Thursday, September 6, 2012

Law Restricting Chapter 9 Bankruptcy Filings Will Not Proceed


A number of recent California cities have filed for bankruptcy, and this has raised concerns in some circles that this could be the start of a trend of more cities in the Golden State making plans for Chapter 9 filings.  A bill that was designed to change a state law that calls for mediations between creditors and municipalities before going ahead with plans for bankruptcy will likely not proceed.
The bill was introduced to restrict the number of Chapter 9 bankruptcy filings by municipalities.  Over the past few months, a number of California cities have filed for bankruptcy, and these have not only rocked the California bankruptcy lawyer community, but have also garnered nationwide attention. 

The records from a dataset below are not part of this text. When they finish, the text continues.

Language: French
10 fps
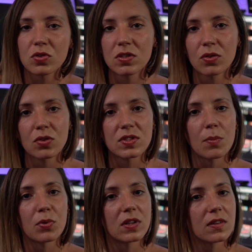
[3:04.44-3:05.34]
disant que
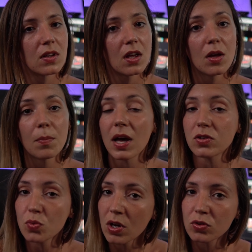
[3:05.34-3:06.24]
ça peut être
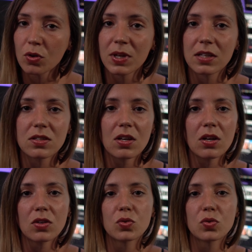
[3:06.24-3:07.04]
bah, soit un urbexer,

In 2008, the city of Vallejo filed for bankruptcy.  Soon after that, California passed its Chapter 9 law, which calls for mediations and negotiations between municipalities and creditors.
Soon after the law was passed, a string of other cities including Stockton, San Bernardino and Mammoth Lakes also filed bankruptcy papers.  Stockton's bankruptcy was the most disturbing, because this was the largest bankruptcy filing by any U.S. city.
A new proposal would make changes to the state law to give more powers to mediators during negotiations between creditors and disparities.  This would help place several restrictions for municipalities that are determined to file for Chapter 9 bankruptcy.  The bill has been strongly supported by public employee unions, who have found that many of the other recent municipality bankruptcies have resulted in the rights of public union employees being relegated to the back seat.  When a large city files for bankruptcy, it is public pension and health benefits that are at serious risk of being limited.
However, an aide to the Senate President recently confirmed that this bill is likely not to proceed.